From 5793aa1cc08df7c4021509556637ade2d639083f Mon Sep 17 00:00:00 2001
From: Martin Langhoff <martin@catalyst.net.nz>
Date: Wed, 1 Mar 2006 19:30:35 +1300
Subject: [PATCH 09/16] cvsserver: Eclipse compat fixes - implement
 Questionable, alias rlog, add a space after the U

A few things to satisfy Eclipse's strange habits as a cvs client:

- Implement Questionable
- Aliased rlog to log, but more work may be needed
- Add a space after the U that indicates updated
---
 git-cvsserver.perl | 24 +++++++++++++++++++++---
 1 file changed, 21 insertions(+), 3 deletions(-)

diff --git a/git-cvsserver.perl b/git-cvsserver.perl
index d20d1a8c4b..33fcc1156b 100755
--- a/git-cvsserver.perl
+++ b/git-cvsserver.perl
@@ -53,6 +53,7 @@
     'Entry'           => \&req_Entry,
     'Modified'        => \&req_Modified,
     'Unchanged'       => \&req_Unchanged,
+    'Questionable'    => \&req_Questionable,
     'Argument'        => \&req_Argument,
     'Argumentx'       => \&req_Argument,
     'expand-modules'  => \&req_expandmodules,
@@ -63,6 +64,7 @@
     'ci'              => \&req_ci,
     'diff'            => \&req_diff,
     'log'             => \&req_log,
+    'rlog'            => \&req_log,
     'tag'             => \&req_CATCHALL,
     'status'          => \&req_status,
     'admin'           => \&req_CATCHALL,
@@ -459,6 +461,22 @@ sub req_Unchanged
     #$log->debug("req_Unchanged : $data");
 }
 
+# Questionable filename \n
+#     Response expected: no.
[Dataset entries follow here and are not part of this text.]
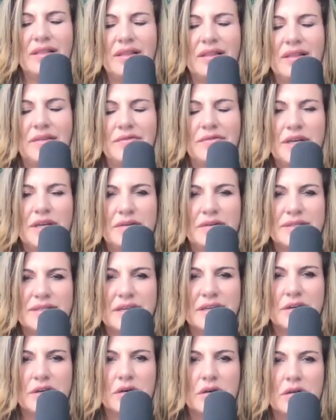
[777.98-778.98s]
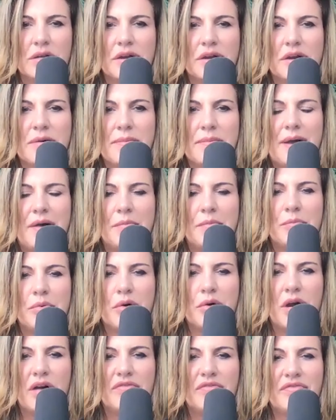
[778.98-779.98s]
loved what you said earlier about
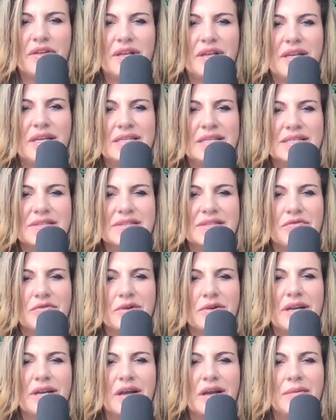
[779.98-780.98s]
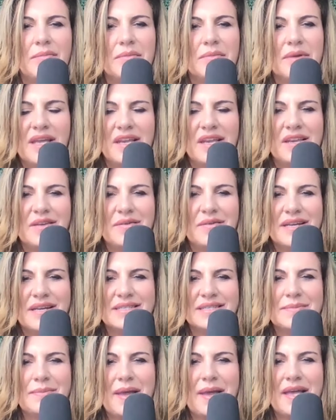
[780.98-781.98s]
profit is freedom. Can you
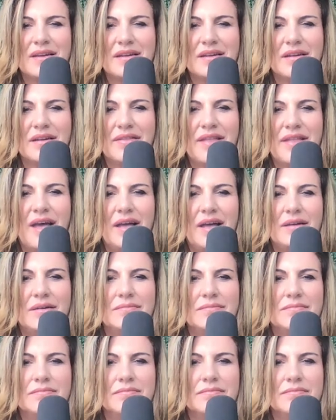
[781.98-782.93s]
expand on that?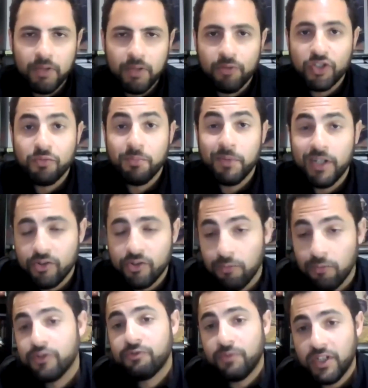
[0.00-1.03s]
Enrichment is
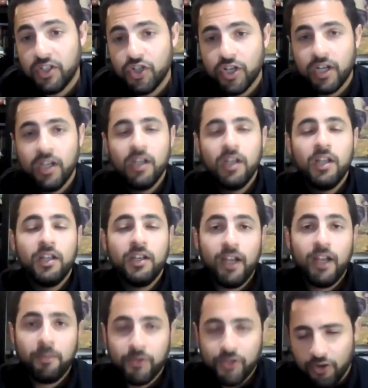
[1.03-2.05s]
almost reaching
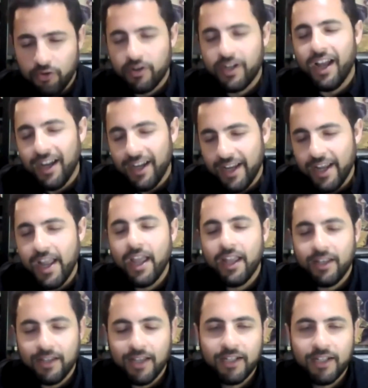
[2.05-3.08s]
90%, or the
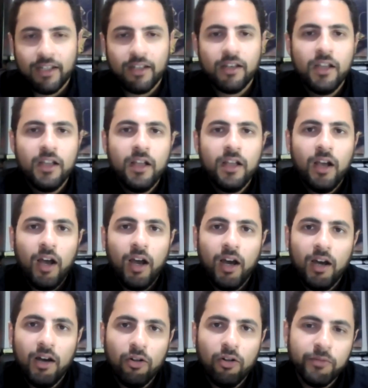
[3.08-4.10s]
IAEA detected
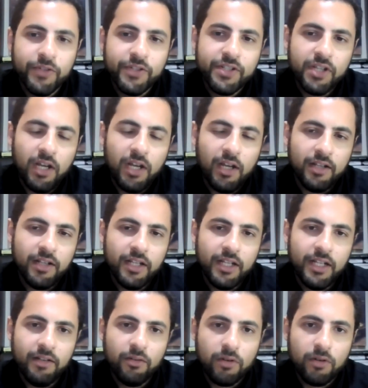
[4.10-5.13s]
almost
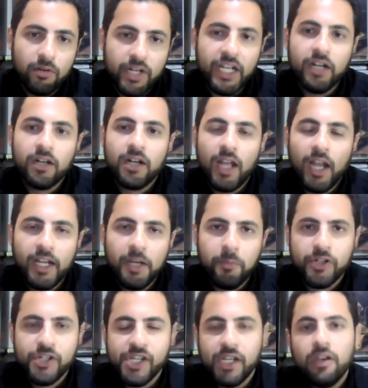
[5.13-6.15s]
or near
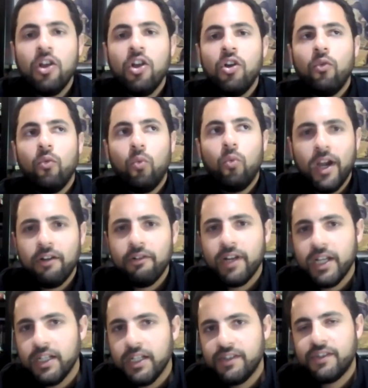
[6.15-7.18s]
90%. Where
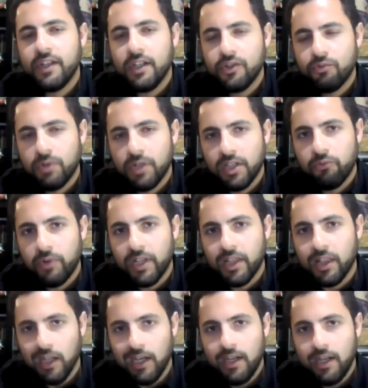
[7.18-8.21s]
is the Israeli red
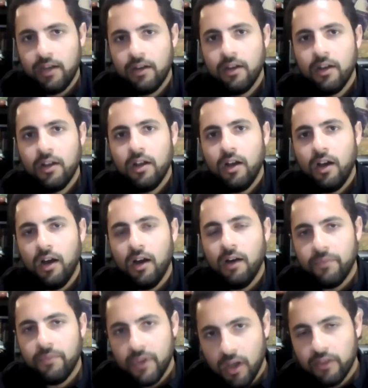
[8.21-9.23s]
line
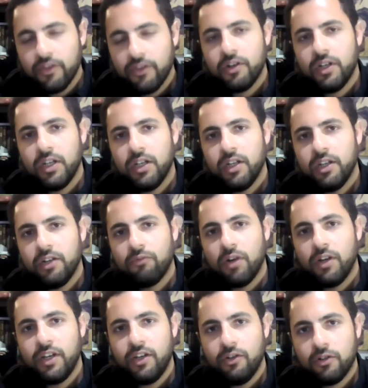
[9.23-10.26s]
on the
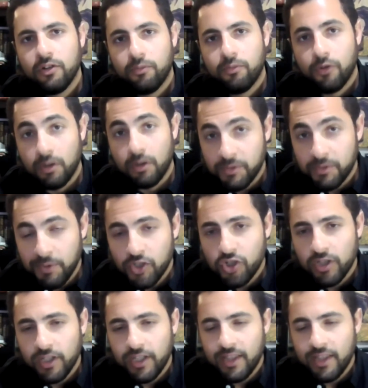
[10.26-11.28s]
Iranian nuclear program?
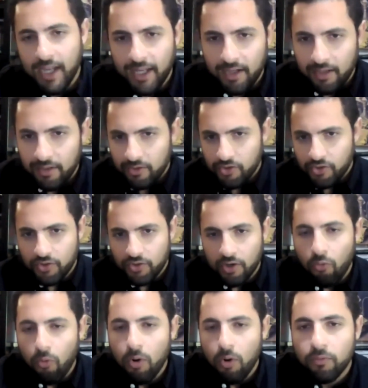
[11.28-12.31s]
Especially that, and this is a
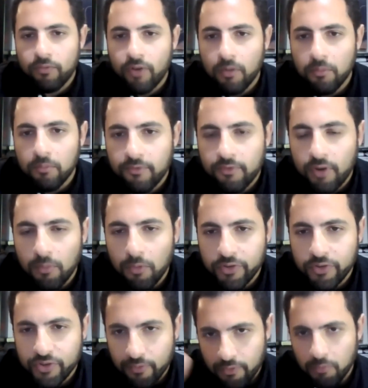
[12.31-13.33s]
quote from
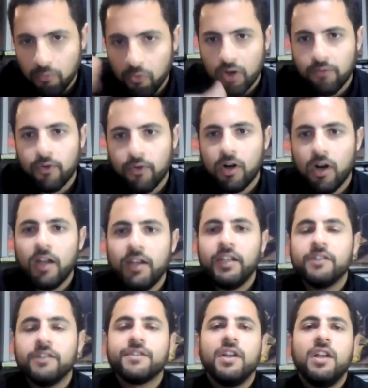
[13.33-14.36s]
also from one of our
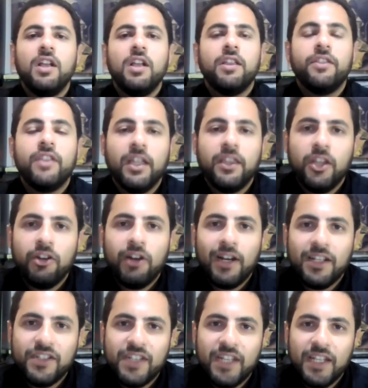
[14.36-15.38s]
audience, that the
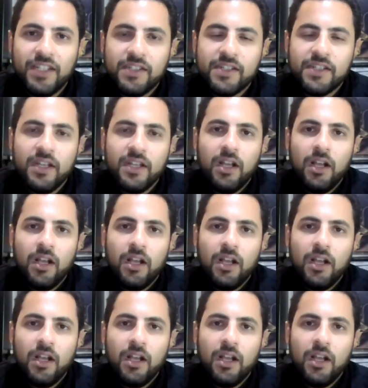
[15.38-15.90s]
United StatesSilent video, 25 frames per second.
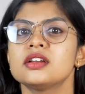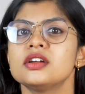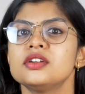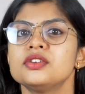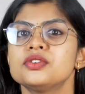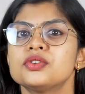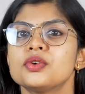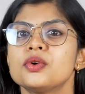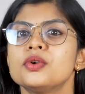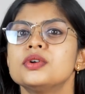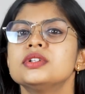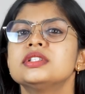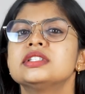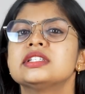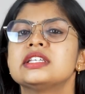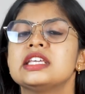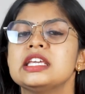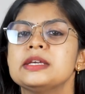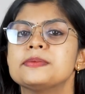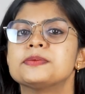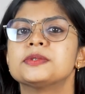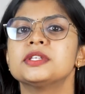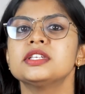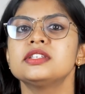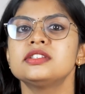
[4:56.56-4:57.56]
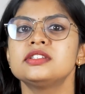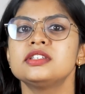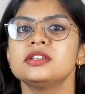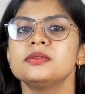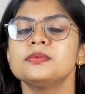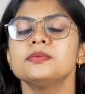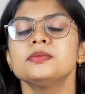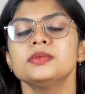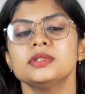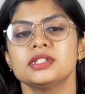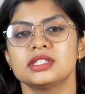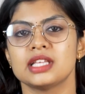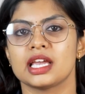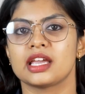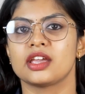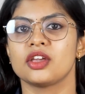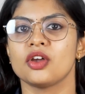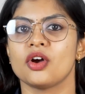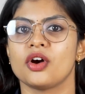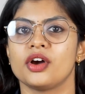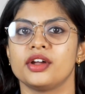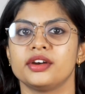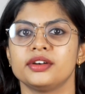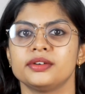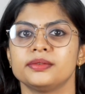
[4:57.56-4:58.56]
controls keep systems
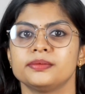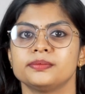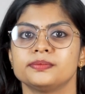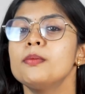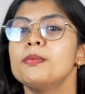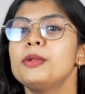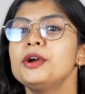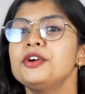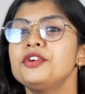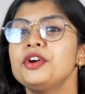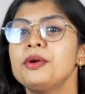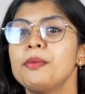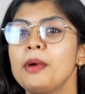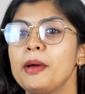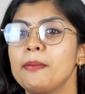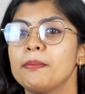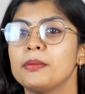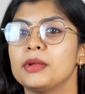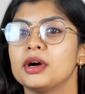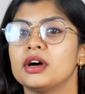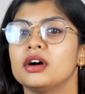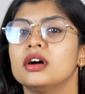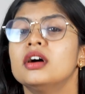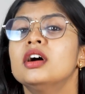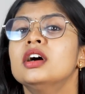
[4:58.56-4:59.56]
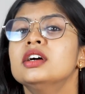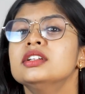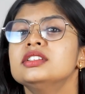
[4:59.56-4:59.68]
secure. But remember,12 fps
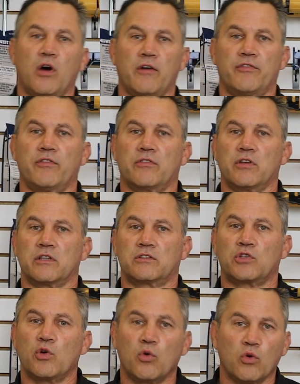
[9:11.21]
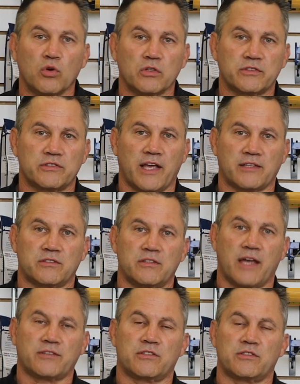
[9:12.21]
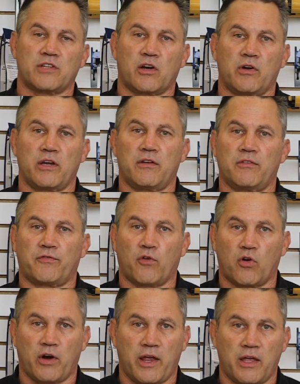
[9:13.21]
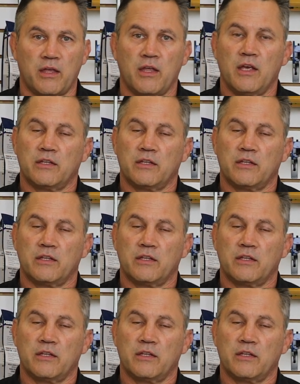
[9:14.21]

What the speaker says: of the tools that's necessary for aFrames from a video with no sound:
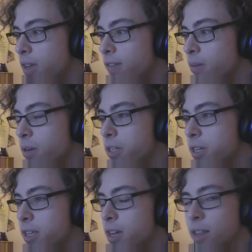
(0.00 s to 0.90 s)
If you want to
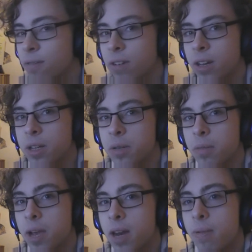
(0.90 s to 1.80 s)
see the other videos we
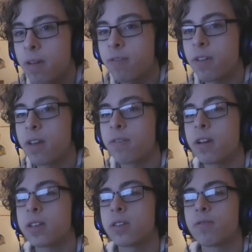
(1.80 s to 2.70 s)
made about Five
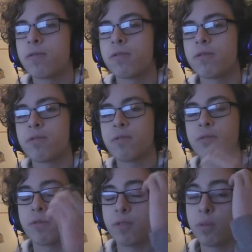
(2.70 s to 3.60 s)
Nights at
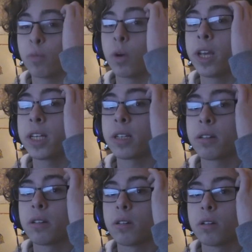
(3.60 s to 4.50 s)
Weed...
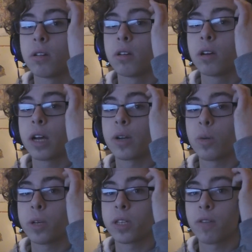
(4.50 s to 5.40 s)
I
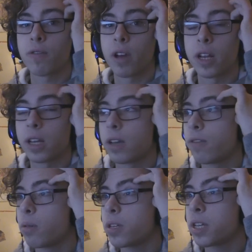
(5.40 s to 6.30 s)
almost said Freddy. If
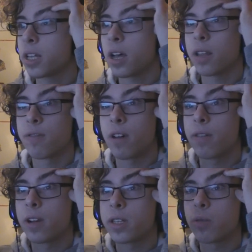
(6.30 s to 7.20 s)
you want to see the other
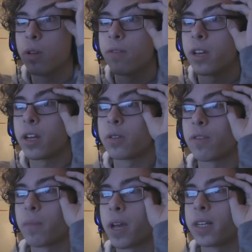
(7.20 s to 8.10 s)
Five Nights at Weed videos
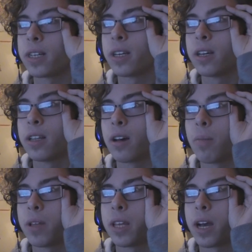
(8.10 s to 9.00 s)
we've made, they'll
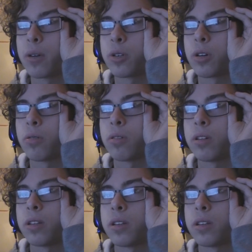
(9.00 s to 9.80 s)
be in the outro and the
Additional data: no. 
+#     Tell the server to check whether filename should be ignored,
+#     and if not, next time the server sends responses, send (in
+#     a M response) `?' followed by the directory and filename.
+#     filename must not contain `/'; it needs to be a file in the
+#     directory named by the most recent Directory request.
+sub req_Questionable
+{
+    my ( $cmd, $data ) = @_;
+
+    $state->{entries}{$state->{directory}.$data}{questionable} = 1;
+
+    #$log->debug("req_Questionable : $data");
+}
+
 # Argument text \n
 #     Response expected: no. Save argument for use in a subsequent command.
 #     Arguments accumulate until an argument-using command is given, at which
@@ -568,7 +586,7 @@ sub req_co
 
         # print some information to the client
         print "MT +updated\n";
-        print "MT text U\n";
+        print "MT text U \n";
         if ( defined ( $git->{dir} ) and $git->{dir} ne "./" )
         {
             print "MT fname $checkout_path/$git->{dir}$git->{name}\n";
@@ -579,9 +597,9 @@ sub req_co
         print "MT -updated\n";
 
         # instruct client we're sending a file to put in this path
-        print "Created $checkout_path/" . ( defined ( $git->{dir} ) ? $git->{dir} . "/" : "" ) . "\n";
+        print "Created $checkout_path/" . ( defined ( $git->{dir} ) and $git->{dir} ne "./" ? $git->{dir} . "/" : "" ) . "\n";
 
-        print $state->{CVSROOT} . "/$module/" . ( defined ( $git->{dir} ) ? $git->{dir} . "/" : "" ) . "$git->{name}\n";
+        print $state->{CVSROOT} . "/$module/" . ( defined ( $git->{dir} ) and $git->{dir} ne "./" ? $git->{dir} . "/" : "" ) . "$git->{name}\n";
 
         # this is an "entries" line
         print "/$git->{name}/1.$git->{revision}///\n";

From f0bcd511ee3a00b7fd3975a386aa1165c07a0721 Mon Sep 17 00:00:00 2001
From: Martin Langhoff <martin@catalyst.net.nz>
Date: Wed, 1 Mar 2006 20:03:58 +1300
Subject: [PATCH 10/16] cvsserver: Eclipse compat - browsing 'modules' (heads
 in our case) works

Eclipse CVS clients have an odd way of perusing the top level of
the repository, by calling update on module "". So reproduce cvs'
odd behaviour in the interest of compatibility.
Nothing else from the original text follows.